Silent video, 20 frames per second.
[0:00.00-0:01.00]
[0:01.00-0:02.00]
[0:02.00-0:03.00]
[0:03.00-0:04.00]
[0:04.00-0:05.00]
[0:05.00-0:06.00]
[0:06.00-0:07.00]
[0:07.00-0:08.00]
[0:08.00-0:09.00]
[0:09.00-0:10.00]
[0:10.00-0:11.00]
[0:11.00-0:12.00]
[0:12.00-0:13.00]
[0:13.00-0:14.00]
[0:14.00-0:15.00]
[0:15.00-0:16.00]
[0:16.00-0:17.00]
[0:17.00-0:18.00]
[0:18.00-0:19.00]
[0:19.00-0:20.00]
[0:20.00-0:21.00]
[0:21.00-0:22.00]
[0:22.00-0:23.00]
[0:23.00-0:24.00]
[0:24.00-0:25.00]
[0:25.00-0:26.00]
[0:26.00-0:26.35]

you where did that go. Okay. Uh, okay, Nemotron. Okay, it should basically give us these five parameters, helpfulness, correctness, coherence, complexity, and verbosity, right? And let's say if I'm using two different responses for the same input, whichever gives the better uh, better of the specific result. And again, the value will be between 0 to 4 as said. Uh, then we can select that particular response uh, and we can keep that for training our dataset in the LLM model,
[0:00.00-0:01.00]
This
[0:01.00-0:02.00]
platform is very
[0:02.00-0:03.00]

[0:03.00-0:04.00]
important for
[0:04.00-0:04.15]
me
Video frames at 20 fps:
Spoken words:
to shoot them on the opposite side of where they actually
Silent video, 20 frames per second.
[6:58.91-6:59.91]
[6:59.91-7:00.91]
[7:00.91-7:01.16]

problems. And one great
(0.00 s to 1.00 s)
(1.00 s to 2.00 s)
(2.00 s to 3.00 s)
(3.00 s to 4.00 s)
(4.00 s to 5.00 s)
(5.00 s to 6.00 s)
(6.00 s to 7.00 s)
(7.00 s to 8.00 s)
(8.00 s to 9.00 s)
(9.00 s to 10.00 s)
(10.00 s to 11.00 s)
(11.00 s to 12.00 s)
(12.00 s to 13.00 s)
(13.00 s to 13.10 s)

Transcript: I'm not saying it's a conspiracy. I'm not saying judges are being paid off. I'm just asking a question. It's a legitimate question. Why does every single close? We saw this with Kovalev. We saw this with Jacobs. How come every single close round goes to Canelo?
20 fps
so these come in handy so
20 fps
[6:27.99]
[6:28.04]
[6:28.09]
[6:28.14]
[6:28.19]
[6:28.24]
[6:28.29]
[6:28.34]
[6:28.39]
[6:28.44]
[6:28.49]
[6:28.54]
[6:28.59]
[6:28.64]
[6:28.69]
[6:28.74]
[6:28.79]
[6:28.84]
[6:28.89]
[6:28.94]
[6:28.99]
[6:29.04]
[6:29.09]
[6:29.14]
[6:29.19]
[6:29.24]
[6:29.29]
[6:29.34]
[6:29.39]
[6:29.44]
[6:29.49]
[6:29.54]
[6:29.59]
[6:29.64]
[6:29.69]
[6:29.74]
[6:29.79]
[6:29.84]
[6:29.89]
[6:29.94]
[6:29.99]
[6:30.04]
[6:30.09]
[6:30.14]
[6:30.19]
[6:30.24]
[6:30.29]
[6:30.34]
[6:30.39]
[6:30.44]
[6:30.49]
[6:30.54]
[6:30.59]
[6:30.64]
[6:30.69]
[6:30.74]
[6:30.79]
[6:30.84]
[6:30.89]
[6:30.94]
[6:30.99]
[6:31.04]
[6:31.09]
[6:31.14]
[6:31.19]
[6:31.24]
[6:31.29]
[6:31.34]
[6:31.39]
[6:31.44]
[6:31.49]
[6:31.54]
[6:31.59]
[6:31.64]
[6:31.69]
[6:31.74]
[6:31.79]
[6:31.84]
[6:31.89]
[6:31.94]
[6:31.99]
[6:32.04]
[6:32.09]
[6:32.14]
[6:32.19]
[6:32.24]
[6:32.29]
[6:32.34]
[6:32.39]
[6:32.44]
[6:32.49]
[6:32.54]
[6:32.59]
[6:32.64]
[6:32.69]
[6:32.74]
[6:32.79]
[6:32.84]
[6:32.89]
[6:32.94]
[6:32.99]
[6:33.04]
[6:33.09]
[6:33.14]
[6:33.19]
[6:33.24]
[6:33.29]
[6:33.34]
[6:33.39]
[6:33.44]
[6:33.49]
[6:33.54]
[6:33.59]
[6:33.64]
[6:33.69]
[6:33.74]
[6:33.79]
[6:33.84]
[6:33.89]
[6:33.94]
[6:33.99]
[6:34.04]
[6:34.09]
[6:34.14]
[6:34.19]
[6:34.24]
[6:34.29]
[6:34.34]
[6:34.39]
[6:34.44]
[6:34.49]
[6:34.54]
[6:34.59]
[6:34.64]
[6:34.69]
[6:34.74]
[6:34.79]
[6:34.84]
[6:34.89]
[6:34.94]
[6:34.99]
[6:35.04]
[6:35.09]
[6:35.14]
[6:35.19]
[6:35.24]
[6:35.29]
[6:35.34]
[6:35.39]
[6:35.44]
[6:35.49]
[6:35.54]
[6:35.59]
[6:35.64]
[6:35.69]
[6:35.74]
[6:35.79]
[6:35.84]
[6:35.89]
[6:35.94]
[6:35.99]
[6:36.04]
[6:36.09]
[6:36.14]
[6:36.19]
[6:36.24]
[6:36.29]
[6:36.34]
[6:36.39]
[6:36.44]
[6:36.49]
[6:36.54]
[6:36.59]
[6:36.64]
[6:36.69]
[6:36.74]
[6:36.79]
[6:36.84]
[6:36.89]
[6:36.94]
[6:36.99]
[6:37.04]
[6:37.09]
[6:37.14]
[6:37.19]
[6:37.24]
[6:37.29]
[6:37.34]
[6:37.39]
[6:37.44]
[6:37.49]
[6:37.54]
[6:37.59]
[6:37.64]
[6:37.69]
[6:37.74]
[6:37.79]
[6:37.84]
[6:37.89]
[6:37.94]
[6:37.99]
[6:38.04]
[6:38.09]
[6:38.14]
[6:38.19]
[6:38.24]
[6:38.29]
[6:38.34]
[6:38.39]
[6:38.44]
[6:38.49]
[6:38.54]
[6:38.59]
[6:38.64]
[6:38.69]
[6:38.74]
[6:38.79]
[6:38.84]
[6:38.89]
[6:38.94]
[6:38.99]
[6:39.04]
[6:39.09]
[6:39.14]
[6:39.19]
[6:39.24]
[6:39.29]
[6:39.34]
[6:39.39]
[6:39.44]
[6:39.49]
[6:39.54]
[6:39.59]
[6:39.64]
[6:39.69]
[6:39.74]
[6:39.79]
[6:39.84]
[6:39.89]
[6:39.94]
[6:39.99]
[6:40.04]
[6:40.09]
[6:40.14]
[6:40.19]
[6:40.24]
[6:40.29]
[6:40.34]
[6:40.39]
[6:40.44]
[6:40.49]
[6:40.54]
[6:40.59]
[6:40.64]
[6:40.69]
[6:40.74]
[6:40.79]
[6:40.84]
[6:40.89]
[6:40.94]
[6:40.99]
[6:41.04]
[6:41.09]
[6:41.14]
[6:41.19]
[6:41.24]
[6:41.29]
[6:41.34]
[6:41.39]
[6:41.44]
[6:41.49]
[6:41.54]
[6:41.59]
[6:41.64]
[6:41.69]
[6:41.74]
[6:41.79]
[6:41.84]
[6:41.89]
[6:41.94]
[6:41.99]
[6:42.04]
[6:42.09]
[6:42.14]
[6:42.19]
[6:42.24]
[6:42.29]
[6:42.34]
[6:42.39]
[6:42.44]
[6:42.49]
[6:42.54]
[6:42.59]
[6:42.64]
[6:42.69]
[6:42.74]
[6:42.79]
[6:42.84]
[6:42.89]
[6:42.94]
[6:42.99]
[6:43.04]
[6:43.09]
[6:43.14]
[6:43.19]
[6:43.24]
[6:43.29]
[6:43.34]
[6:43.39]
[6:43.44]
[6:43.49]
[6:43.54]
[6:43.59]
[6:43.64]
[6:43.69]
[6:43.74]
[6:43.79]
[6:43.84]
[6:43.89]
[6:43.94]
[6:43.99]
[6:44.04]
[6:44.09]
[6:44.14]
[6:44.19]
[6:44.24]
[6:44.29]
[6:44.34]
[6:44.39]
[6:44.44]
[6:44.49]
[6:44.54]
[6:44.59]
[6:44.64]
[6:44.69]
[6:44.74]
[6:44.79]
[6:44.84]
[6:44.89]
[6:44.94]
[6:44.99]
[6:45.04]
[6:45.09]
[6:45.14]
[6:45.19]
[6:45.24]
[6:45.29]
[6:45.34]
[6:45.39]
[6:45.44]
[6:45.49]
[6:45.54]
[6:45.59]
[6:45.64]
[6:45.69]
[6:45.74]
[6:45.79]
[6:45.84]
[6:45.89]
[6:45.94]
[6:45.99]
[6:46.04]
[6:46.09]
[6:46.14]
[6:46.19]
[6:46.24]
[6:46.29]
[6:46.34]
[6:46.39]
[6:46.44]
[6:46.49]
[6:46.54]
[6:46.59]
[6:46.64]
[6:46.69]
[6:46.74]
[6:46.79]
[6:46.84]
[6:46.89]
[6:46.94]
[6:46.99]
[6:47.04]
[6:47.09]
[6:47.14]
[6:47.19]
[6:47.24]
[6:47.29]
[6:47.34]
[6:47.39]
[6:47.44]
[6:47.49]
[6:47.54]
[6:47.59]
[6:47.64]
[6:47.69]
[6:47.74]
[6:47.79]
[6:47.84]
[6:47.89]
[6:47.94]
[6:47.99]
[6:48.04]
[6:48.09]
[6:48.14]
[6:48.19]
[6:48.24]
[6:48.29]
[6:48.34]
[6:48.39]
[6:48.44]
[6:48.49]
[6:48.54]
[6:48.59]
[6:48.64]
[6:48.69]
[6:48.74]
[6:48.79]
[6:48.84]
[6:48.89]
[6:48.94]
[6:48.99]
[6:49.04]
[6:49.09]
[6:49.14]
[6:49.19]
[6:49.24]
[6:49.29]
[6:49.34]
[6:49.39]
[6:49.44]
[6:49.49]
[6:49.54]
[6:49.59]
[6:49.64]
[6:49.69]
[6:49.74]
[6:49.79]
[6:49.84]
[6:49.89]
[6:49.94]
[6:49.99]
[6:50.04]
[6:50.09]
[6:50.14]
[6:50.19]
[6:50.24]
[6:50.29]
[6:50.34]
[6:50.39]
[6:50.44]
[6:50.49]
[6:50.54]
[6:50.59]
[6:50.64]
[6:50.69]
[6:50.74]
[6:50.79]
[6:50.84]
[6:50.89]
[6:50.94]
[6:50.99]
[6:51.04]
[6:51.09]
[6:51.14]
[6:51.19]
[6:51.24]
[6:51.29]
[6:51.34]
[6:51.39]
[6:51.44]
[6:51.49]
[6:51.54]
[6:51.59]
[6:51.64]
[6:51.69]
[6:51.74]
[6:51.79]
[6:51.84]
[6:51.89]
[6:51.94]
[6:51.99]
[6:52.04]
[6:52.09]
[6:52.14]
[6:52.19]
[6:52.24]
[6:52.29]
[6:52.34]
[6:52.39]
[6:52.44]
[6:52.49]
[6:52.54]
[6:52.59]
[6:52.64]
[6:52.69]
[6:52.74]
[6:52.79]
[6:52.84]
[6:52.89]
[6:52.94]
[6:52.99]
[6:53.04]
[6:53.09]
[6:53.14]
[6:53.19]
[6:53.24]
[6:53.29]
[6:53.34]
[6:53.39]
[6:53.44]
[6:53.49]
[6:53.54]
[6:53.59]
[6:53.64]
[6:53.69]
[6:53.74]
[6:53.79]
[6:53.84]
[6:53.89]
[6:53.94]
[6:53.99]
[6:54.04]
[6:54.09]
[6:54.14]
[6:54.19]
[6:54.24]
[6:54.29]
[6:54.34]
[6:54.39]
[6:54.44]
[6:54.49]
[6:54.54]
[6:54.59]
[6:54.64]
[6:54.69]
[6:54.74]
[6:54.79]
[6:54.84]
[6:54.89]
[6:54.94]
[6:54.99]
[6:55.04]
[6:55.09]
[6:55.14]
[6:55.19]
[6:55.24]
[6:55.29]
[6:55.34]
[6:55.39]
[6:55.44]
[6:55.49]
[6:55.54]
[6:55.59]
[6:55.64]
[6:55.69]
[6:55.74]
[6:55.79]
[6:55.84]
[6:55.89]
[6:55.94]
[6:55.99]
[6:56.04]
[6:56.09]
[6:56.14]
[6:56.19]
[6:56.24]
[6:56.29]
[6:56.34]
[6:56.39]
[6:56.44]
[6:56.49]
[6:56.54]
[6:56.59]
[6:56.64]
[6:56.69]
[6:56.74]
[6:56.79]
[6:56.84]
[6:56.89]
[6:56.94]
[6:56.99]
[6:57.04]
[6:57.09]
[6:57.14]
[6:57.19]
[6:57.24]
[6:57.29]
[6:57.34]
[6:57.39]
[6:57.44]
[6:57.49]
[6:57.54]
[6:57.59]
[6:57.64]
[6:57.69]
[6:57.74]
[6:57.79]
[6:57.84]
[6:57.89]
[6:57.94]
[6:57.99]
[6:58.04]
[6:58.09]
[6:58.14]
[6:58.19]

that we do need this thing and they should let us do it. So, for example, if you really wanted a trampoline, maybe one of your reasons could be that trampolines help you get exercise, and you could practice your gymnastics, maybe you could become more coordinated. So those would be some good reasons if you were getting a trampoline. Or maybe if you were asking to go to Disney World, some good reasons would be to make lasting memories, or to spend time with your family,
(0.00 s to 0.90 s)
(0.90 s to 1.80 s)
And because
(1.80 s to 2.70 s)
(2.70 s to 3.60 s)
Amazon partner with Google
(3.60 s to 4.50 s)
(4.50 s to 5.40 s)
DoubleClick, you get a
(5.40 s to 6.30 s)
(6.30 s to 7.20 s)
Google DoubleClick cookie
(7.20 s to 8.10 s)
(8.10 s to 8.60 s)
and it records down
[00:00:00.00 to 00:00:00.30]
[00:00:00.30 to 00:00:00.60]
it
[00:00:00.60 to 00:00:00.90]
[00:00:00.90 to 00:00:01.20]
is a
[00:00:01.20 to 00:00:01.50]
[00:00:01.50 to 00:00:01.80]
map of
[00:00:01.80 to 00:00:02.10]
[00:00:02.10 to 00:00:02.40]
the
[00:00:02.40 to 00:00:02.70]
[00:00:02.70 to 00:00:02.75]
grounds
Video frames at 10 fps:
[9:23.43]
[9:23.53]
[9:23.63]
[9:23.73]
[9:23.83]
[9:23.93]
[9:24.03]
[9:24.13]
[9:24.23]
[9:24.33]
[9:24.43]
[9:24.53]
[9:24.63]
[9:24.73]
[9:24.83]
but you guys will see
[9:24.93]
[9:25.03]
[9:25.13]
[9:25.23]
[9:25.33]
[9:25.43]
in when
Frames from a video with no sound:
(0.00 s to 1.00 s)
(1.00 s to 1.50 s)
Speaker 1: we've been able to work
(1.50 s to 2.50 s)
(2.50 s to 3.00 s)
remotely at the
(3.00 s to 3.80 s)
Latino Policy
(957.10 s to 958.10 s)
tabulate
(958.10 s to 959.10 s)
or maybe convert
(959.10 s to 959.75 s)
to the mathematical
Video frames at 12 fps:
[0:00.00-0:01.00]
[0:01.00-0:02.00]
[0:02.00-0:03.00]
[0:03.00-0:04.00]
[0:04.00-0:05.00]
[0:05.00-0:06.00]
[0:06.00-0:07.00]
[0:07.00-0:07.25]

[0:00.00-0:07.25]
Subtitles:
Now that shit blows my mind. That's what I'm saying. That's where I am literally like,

▸ **TASK TO CARRY OUT**
Return exactly the lines from the beginning of the data above through the one containing "[0:13.00-0:14.00]", please. Include both end lines and add nothing else.

▸ **YOUR SOLUTION**
Silent video, 20 frames per second.
[0:00.00-0:01.00]
[0:01.00-0:02.00]
[0:02.00-0:03.00]
[0:03.00-0:04.00]
[0:04.00-0:05.00]
[0:05.00-0:06.00]
[0:06.00-0:07.00]
[0:07.00-0:08.00]
[0:08.00-0:09.00]
[0:09.00-0:10.00]
[0:10.00-0:11.00]
[0:11.00-0:12.00]
[0:12.00-0:13.00]
[0:13.00-0:14.00]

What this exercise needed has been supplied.